Matter of Penn v. Black Riv. Val. Olub (7 A D 2d 669) was a diabetic case which dealt with the consequences flowing from the original injury. There was no issue there as to whether or not the subsequent injury to the toes of his left foot provided a new accident. It does, however, give support to the possibilities that the blister in this case might be causally related to the original injury to the right leg of the claimant.

*284Medical testimony does not establish the accident. It concerns itself with the relationship between the accident and the injury.

The requirements of the happening of an accident have been set forth by this court in several recent cases. While the factual situation here is different, it does not meet the requirements of an industrial accident. (Matter of Deyo v. Village of Piermont, 283 App. Div. 67; Matter of Flynn v. Memorial Hosp. Mem. Center, 8 A D 2d 926; Matter of Newton v. County of Erie, 7 AD 2d 29; Matter of Steindel v. Gordon Baking Co., 9 A D 2d 798; Matter of Hogan v. Weldmaster Co., 11 A D 2d 557, decided May, 1960.)

There are very few cases close to the instant situation.

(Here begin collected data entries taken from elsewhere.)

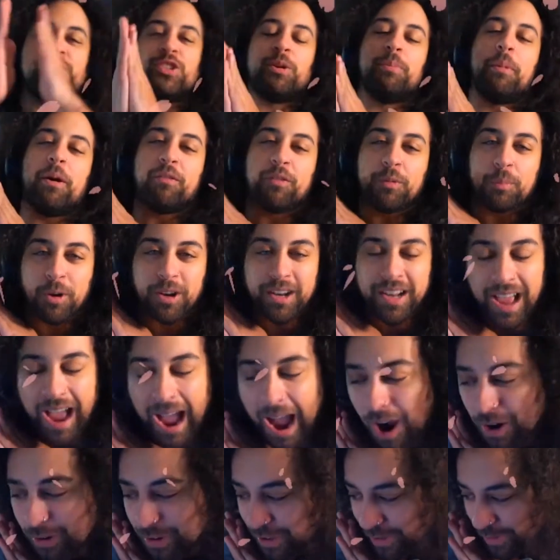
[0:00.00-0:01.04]
stream, everybody.
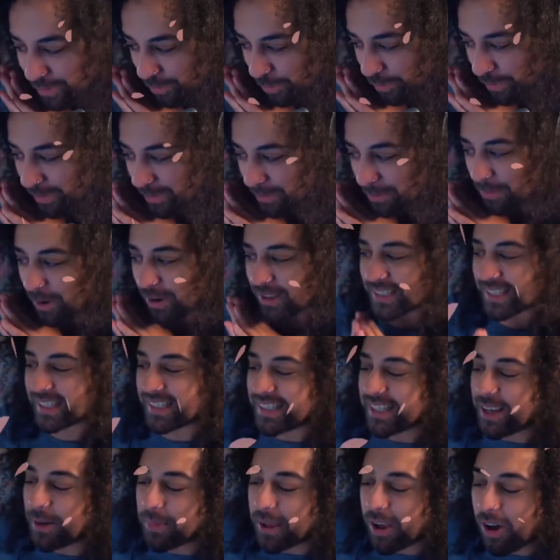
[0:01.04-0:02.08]
How are you doing? BossKey,
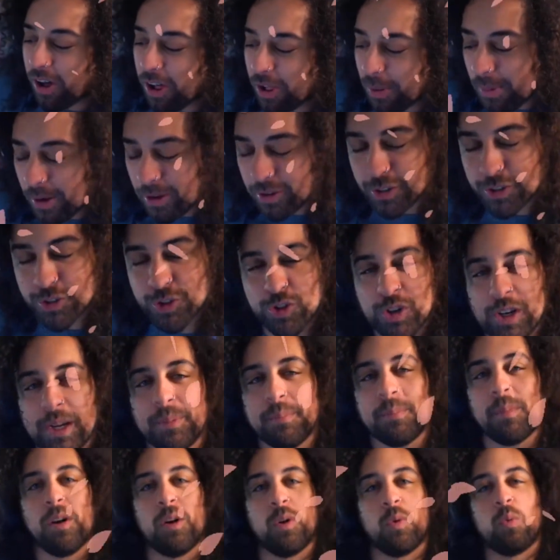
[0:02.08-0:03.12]
tell me all about your stream.
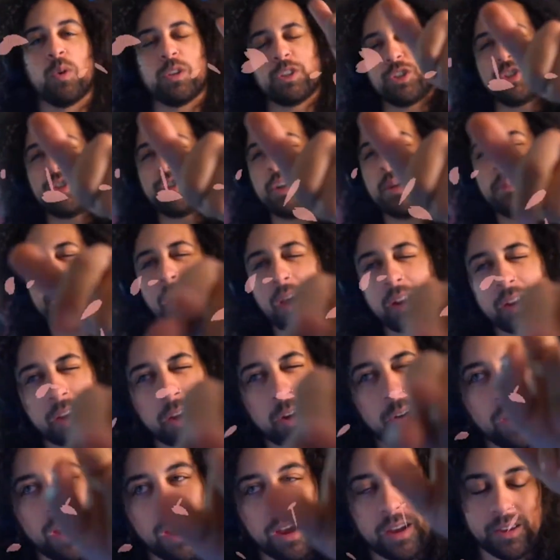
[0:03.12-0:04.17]
What'd you stream? How'd it
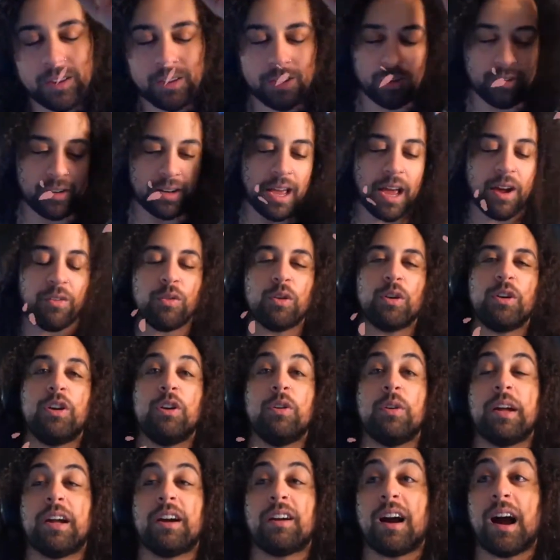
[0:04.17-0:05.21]
go? How you doing? Everyone new
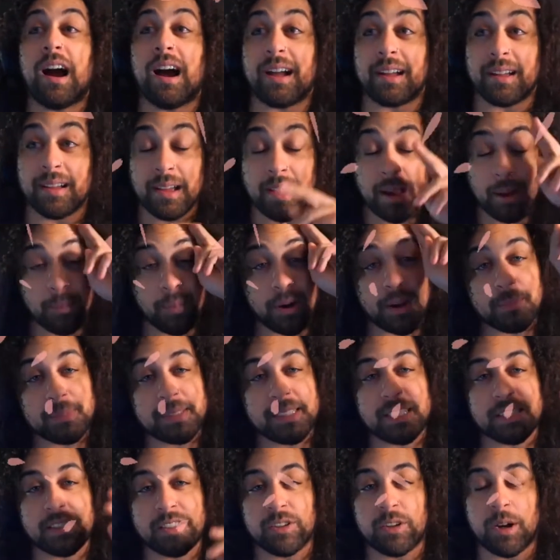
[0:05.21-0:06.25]
here, hi. My name's
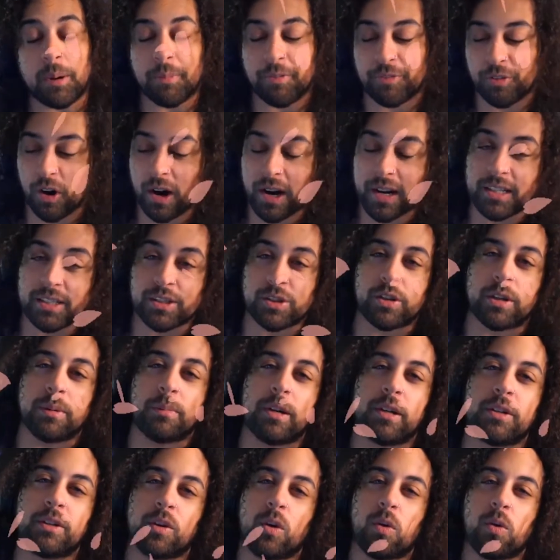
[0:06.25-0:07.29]
Detune and I'm a variety streamer.
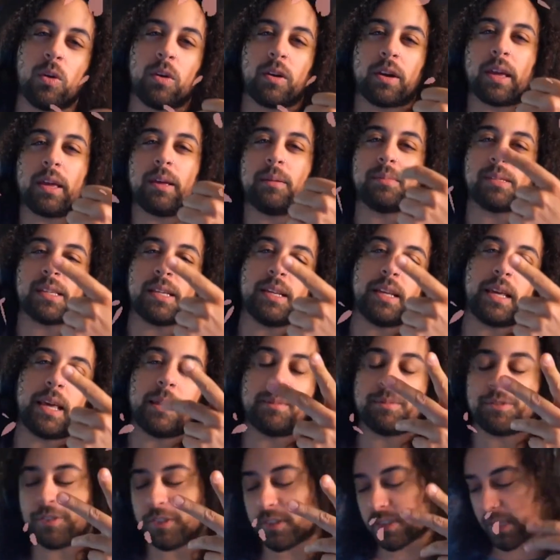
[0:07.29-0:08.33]
I do horror games, indie
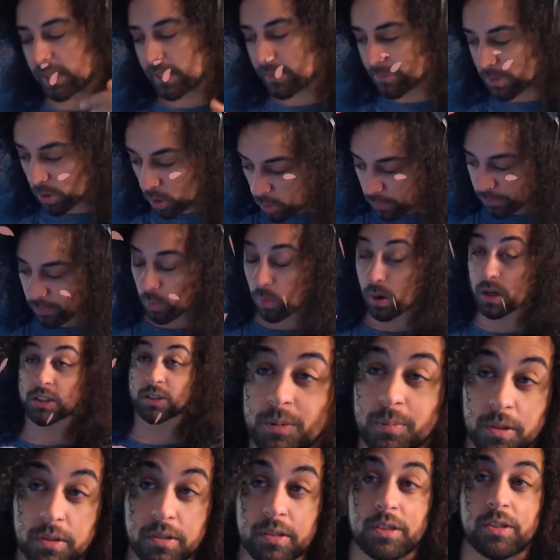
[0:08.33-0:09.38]
games, filthy games, Overwatch,
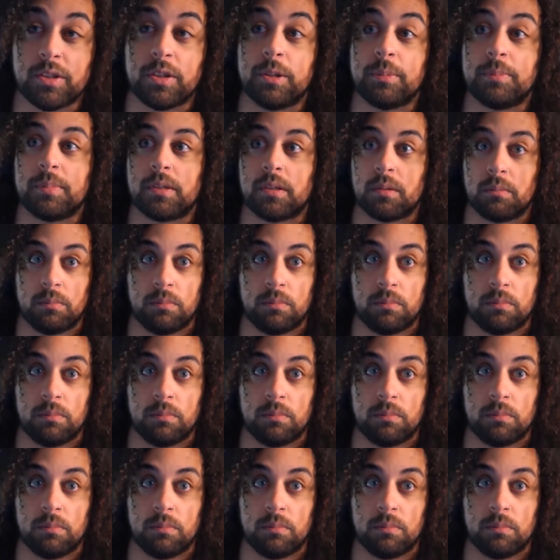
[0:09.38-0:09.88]
music streams.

In Matter of Scoville v. Tolhurst Mach. Co. (193 App. Div. 606, affd. 231 N. Y. 510) compensation was allowed where claimant, through the constant use of pliers, developed a blister on his hand but factually there was no underlying disease, the disability apparently resulting from the entrance of germs from the work area into his blood stream. The test of accident in infectious disease cases has not been shown to be applicable here, however, where the disability is purported to have arisen from aggravation of an underlying disease.

In the State of Pennsylvania, in Williams v. Temple Univ. Hosp. (174 Pa. Super. 47) a diabetic case, an accident was established when a fellow employee stepped on claimant’s toes, an isolated traumatic experience. It was somewhat analogous to the present claimant’s first accident to his right foot. The court therein mentioned what the doctors stated in this case: Diabetics are prone to gangrenous infections upon less shock than a normal person.” However, if it is normal and natural progression of the disease as distinguished from an accident, it is not compensable.” (Matter of Conroy v. Rupert Fish Co., 8 A D 2d 553.)

Industrial Comm. v. Mounjoy (36 Ohio App. 476) a blister case, is distinguishable from the present situation since there was no underlying diabetes and the court found that the blisters were sustained by walking over rough ground, which was determined to be a hazard of employment.

The happening of an accident on November 4, 1955 was not established, but, it may well be, the resulting injury to the left foot was a consequence of the original accident.

Accordingly, decision and award of the Workmen’s Compensation Board as against appellants should be reversed and the matter remitted for further consideration.

*285Coon and Gibson, JJ., concur with Bebgan, P. J.; Heblihy, J., dissents and votes to reverse and remit, in a memorandum; Reynolds, J., dissents and votes to reverse and dismiss the claim.

Award affirmed, with costs to the respondents, employer and carrier.